Do you agree with me? What do you think of the presentation?

Review: Blood and Absinthe by Chloe Hart

These three novellas all packaged into one are your standard paranormal romance fluff that is the sort of mindless fun that you’d expect from anything that can be described as “standard paranormal romance fluff”. They weren’t really well written and I wasn’t in love with any of the characters but I didn’t hate any of them either. The novellas asked nothing of me and that was exactly what I was looking for.

Plus, I got them from a book bub blast for 99 cents.

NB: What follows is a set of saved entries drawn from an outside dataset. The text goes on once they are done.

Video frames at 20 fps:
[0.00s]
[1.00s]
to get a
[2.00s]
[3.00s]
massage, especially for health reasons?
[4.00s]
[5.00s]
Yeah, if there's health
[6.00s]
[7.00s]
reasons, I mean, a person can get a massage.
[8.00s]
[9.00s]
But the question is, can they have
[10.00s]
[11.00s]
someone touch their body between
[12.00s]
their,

The first of the three novellas follows Liz, a faery warrior whose job it is to keep dark paranormal things out of the world. She is forced to work with her nemesis Jack (who is a vampire) to fight a particularly awful demon. It turns out that they both are crushing on each other. The next sentence is a little spoilery in account of this story was kind of formulaic. It also turns out that Jack can lend Liz his super vamp strength so that she can kill the demon if they spend one night of passion together.

The second story follows Celia, Liz’s friend, who is a mage faery and a vampire named Grant. Celia makes a discovery about the faery absinthe that all of the fae use occasionally to up their strength and connect them to their magic. She goes to Grant for protection when she realizes someone is trying to kill her. Intrigue, mayhem and romance ensue. Fun times.

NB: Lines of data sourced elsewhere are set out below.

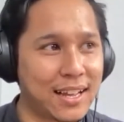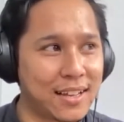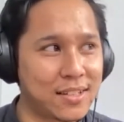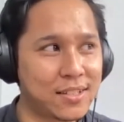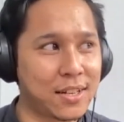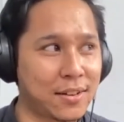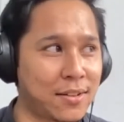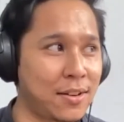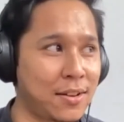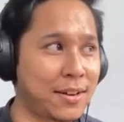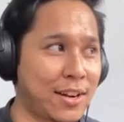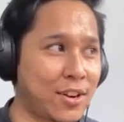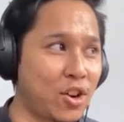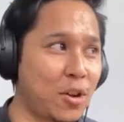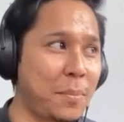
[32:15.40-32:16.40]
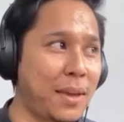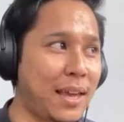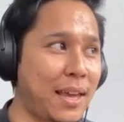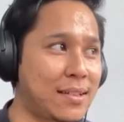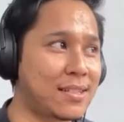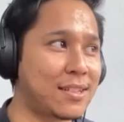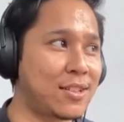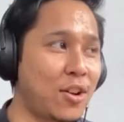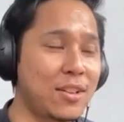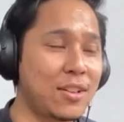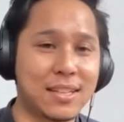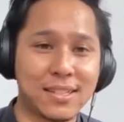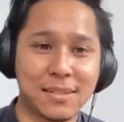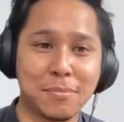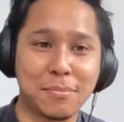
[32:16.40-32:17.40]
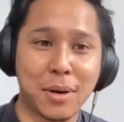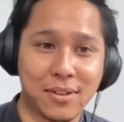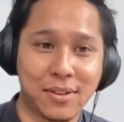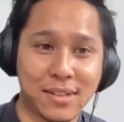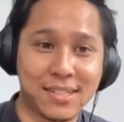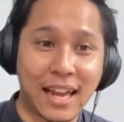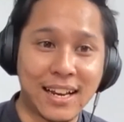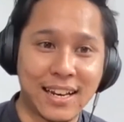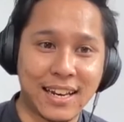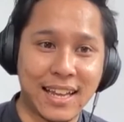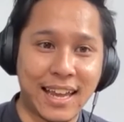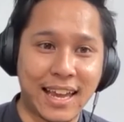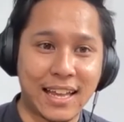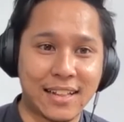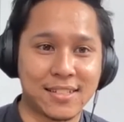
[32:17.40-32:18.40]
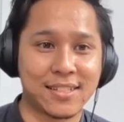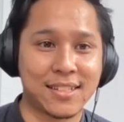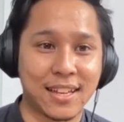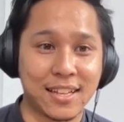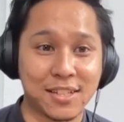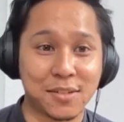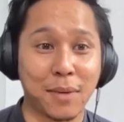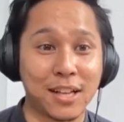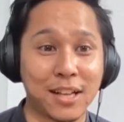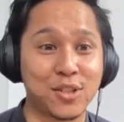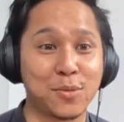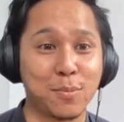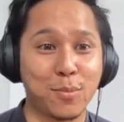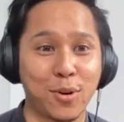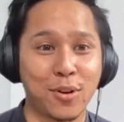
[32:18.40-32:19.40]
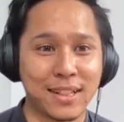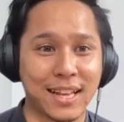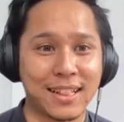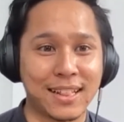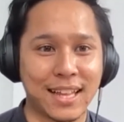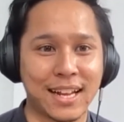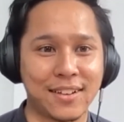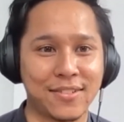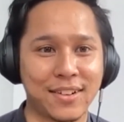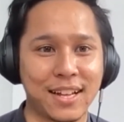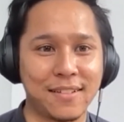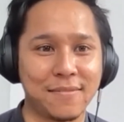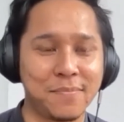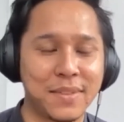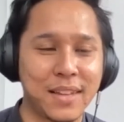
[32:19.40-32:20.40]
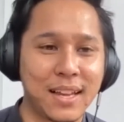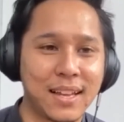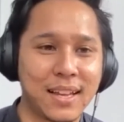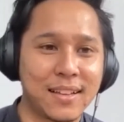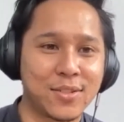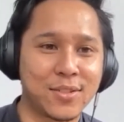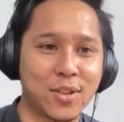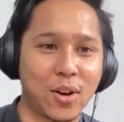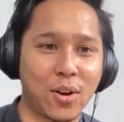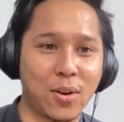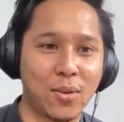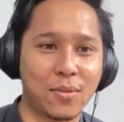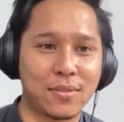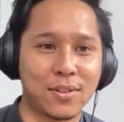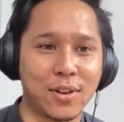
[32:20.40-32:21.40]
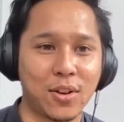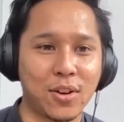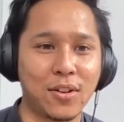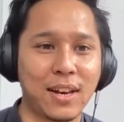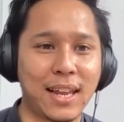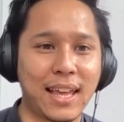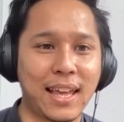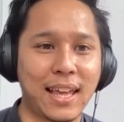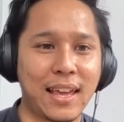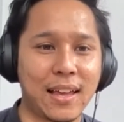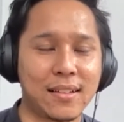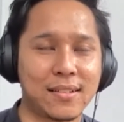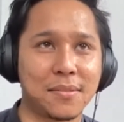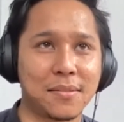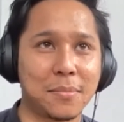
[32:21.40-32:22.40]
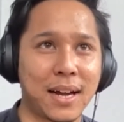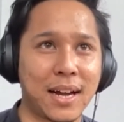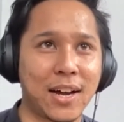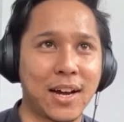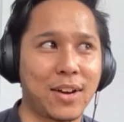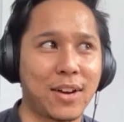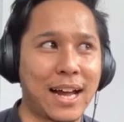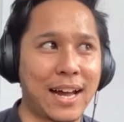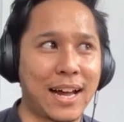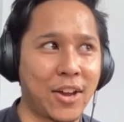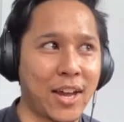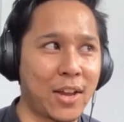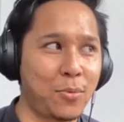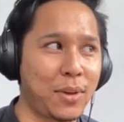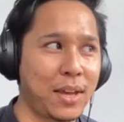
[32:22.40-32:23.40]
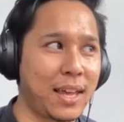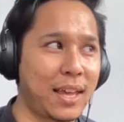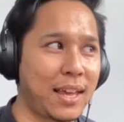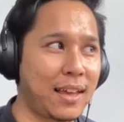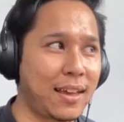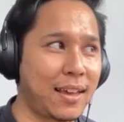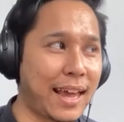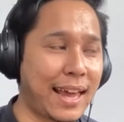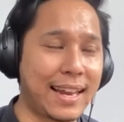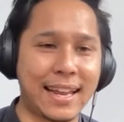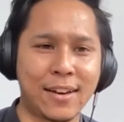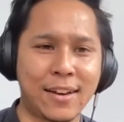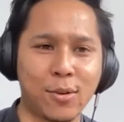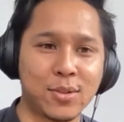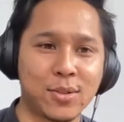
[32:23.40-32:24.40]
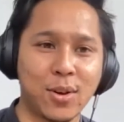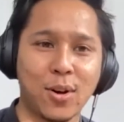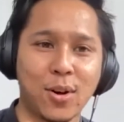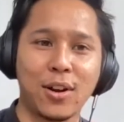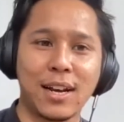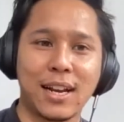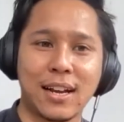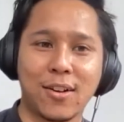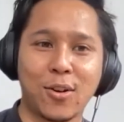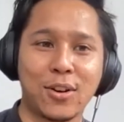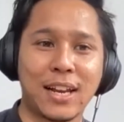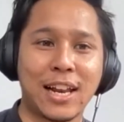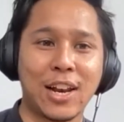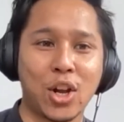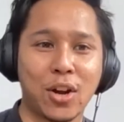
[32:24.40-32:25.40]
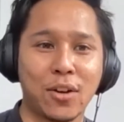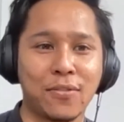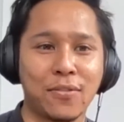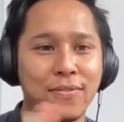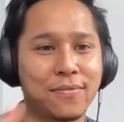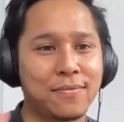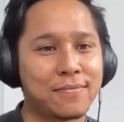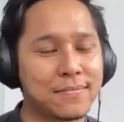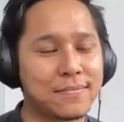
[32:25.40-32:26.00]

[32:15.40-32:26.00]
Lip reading: circular economy is not just about recycling, it's much more than that, right? So not only is about how can we, and it also on a lot of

The final story follows Jessica, a faery princess and Vampire assassin Hawk as they try to save magic and keep the human world from being overrun with demons and other evil faeries. There was a lot of hotness early on in this one but I’ll admit that I didn’t finish it because I was kind of bored with the whole world by this point.

I do have one bone to pick with these stories (and in romance novels in general). Sometimes, the sexy bits of these books are problematic in that they show sexual encounters that should not be considered consensual (even though we, as readers with access to the thoughts and feelings of the characters know that that the encounters are consensual). This happened at least once in these novellas: a character was under the influence of a spell or some kind of drug or was having a waking dream and got all hot and heavy with another character. In the worst of these instances, when the non-magicked/drugged/dreaming character realized that they were having sexy times with an incapacitated person they chose to pretend like the incident never happened. This led the other character to wake up and realize that it had happened and to be confused about how to go forward. When I read the novella, I found it enjoyable. But, after I had finished reading it, I felt very uncomfortable with how this had played out. I was uncomfortable because this was a terrible modeling of how people should treat each other in relationships. If you accidentally have magical faery sex with someone who thinks they’re asleep and dreaming your reaction to realizing they thought they were dreaming shouldn’t be, “Well, I’ll just pretend like this didn’t happen.” At the very least, you should make sure that they are physically and emotionally okay. (Or, you know, turn yourself in for sexual assault.) This has been an issue that has been discussed a lot recently with the release of 50 Shades of Grey. It is an important topic to critique and discuss because literature and art allow us to explore our world in a safe space. If the representations that we encounter are problematic, we need to talk about why they are problematic and how they could have been made better. I’m not saying that Chloe Hart should have written any of her scenes differently. They were hot and they served the story and the reader even if they didn’t serve the characters. But, these novellas don’t exist in a vacuum, so it is worth discussing things that make us uncomfortable.

These novellas were fine and they were quick reads but I won’t be reading anything else in the series. Meh.